WORK REQUEST: For this task, output every entry below exactly and omit the pictures.

_____

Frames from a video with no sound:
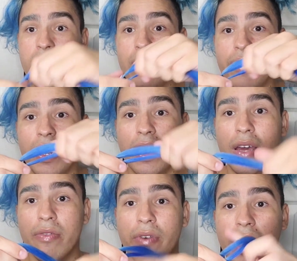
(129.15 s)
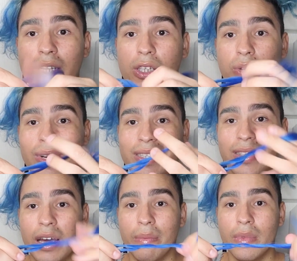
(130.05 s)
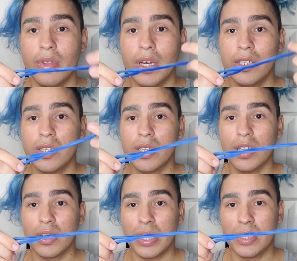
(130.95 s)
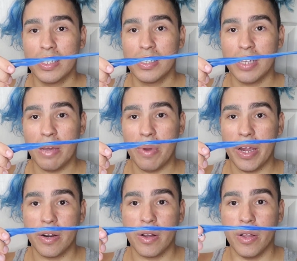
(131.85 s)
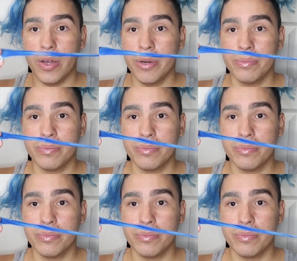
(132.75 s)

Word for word: Even if I twist them, they just look like the same hair color.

_____

ANSWER SPACE:
Frames from a video with no sound:
(129.15 s)
(130.05 s)
(130.95 s)
(131.85 s)
(132.75 s)

Word for word: Even if I twist them, they just look like the same hair color.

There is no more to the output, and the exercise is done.